Precipitation Rate For Dummies (Myself Included)

“Why should I care about what ‘precipitation rate’ is?” The short answer is so you can impress all your friends at the next fancy soiree or neighborhood block party as you rattle off the difference between fixed arc pattern sprayheads and gear-drive rotors.

Precipitation rate is the amount of water put down by a sprinkler in a certain amount of time. It’s measured here in the metric system hating U.S. of A. in inches per hour (iph). The reason we care about it is because we want all of the heads on the same zone to have ‘matched’ precipitation rates.

This makes sense, right? You want an area to be evenly watered, not soggy in one spot and dry in another. Some beds or turf areas are irregular in shape, varying in distances to be covered. Varying radii of sprinkler heads are therefore required within the same zone.

A ‘zone’ is a group of heads activated by one station on the clock. This may have been obvious, but I want to make sure we’re all on the same page.

Lets talk about the two common  types of sprinkler heads; sprays and rotors.

Picture of a half circle sprayhead, stolen from the Rainbird website.

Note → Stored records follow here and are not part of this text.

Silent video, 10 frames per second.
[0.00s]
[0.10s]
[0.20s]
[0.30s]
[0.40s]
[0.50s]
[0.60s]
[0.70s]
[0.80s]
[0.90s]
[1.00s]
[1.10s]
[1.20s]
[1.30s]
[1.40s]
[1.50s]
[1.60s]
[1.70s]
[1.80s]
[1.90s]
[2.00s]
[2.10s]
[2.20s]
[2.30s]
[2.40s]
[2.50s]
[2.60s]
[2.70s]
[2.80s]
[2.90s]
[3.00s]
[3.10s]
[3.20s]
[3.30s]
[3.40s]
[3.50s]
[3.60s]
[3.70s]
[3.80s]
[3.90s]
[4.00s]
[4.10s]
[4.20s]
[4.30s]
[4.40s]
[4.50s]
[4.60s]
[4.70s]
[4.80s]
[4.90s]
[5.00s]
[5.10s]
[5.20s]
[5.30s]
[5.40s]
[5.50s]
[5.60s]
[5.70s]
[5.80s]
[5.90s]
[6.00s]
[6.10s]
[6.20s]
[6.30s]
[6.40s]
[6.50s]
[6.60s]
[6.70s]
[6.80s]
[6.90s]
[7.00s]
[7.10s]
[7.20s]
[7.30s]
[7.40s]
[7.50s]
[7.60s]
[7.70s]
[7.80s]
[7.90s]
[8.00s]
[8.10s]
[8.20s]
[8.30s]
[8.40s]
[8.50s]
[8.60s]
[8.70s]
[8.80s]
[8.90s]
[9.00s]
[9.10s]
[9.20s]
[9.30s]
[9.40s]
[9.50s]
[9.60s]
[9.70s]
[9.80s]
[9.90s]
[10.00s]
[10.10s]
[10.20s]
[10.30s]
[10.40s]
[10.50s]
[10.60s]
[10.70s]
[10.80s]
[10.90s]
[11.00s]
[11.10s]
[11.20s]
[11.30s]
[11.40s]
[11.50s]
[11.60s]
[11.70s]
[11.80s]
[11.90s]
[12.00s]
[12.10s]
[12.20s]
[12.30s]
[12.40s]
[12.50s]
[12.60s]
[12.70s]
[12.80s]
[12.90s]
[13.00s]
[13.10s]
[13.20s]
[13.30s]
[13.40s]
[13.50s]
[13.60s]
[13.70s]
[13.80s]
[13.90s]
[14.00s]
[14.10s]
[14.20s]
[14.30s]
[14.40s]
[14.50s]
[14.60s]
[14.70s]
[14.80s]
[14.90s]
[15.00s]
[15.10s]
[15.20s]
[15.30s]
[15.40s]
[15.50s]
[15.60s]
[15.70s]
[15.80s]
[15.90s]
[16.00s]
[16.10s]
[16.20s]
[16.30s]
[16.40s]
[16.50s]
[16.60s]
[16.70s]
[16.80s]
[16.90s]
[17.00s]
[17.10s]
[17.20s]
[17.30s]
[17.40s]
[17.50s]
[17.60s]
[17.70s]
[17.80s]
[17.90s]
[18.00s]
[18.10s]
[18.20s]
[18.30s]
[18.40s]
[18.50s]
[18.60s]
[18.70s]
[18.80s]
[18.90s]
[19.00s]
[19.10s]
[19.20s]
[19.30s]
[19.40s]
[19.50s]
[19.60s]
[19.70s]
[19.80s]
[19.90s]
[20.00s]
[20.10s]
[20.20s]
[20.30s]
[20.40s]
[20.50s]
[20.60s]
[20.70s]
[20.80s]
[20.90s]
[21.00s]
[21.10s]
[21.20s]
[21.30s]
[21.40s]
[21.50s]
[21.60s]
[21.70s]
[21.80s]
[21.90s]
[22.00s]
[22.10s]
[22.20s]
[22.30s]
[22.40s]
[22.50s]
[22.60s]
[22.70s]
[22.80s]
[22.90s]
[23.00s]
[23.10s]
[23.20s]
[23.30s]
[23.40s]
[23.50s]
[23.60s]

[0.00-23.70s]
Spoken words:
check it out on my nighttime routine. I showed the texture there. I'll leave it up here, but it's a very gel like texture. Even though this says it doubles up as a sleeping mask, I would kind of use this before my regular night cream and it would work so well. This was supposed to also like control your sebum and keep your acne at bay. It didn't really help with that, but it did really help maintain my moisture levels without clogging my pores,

Sprayheadshave fixed pattern nozzles broken down into parts of a circle: quarters, thirds,  halves, two-thirds, three-quarters, fulls. The most common radii are 8′, 10′, 12′, and 15′. There are also specialty nozzles available from most major brands with shorter radii and adjustable arcs for tricky angles. I’ll discuss some drawbacks to adjustable arc nozzles later on.

The impact head. Making less of an impact in the sprinkler world these days.

Rotors pop up and rotate in an adjusted arc, or points from which they go back and forth. The radii of rotors goes beyond that of sprays, usually 15′-60′. In the old days rotors were ‘impact heads’, the kind that people create dance moves around, and most often imitate with mouth noises: “chick, chick, chick, buhddddddddddduh.” Impact heads make us smile and think of simpler times. They were fun to run through in those summers of the ’70s as you tried to avoid stepping on beer can pull-tops in your bare feet. Nowadays they are going the way of the fanny pack and pager. You still see them around, but they’ve been largely replaced by the ‘gear drive’.

The Hunter™ PGP gear drive rotor- pretty much the best. Picture stolen from the internet

The gear drive is no fun at all. It just pops up reliably and quietly shoots a steady stream of water slowly across its arc. All of its moving parts are boringly safe inside the riser assembly, and don’t get jammed with grass and dirt. It has no interesting noise, and does not inspire one to dance.

Okay, now that we know the difference between  rotors and sprays, we ask ourselves, “Could these two types of heads work together in harmony on the same zone?” The answer is: nope. They have different precipitation rates. Rotors have a much lower precip rate (I’m going to start saying ‘precip’. That’s how sprinkler guys talk). That means it takes a lot longer for a rotor to put down the same amount of water that sprayheads would in the same area. So if you have rotors covering a large section of lawn coming on with sprays covering a smaller section- one section will always be too dry or too wet, depending on the run time. That’s why well designed systems have the same type of heads on individual zones.

There are some exceptions to the rule that work in a pinch. I have personally put a sprayhead or two on a rotor zone. Usually it was because there was an irregular small piece of a bigger lawn. In this situation we have to use a spray nozzle with a low precip rate- such as a micro spray or the Toro Precision™ series which are pretty cool.

Some guy's hand adjusting a VAN. Picture stolen from the internet.

As promised earlier, we’ll  discuss variable arc nozzles, or VANs. The arc (part of a circle, think of a pie wedge) can be adjusted from just a sliver of a few degrees to almost a full circle. These work good for angles less than 90 degrees, and curved edges that are a few degrees short or more than common fixed patterns. The problem with VANs is their precip rates are higher than regular nozzles. More than double in the case of an 8′ half circle. The Rainbird™ charts say their regular 8H has a flow of a half gallon per minute at 30 psi (pounds per square inch- the measurement of operating water pressure at the nozzle), and a precip rate of 1.56 iph. The 8′ VAN set to half circle at the same pressure is 1.2 gpm and 3.58 iph! This would be handy if you needed extra water in a spot, but would make it soggy if you didn’t.

Another drawback to the VAN is their intake ports inside the nozzle are tiny and easily clog. They are about the size of the mesh opening of the screens- so small debris ends up there. I’ve seen systems installed with all VANs, a rookie move by someone who wants to stock just one type of nozzle.

Now that you know all about prccip rates, iph, psi, gpm, and VANs, prepare to be the life of your next party! If guests drift away from you, its because they want to return well stocked  on hors dourves to give you their full and rapt attention.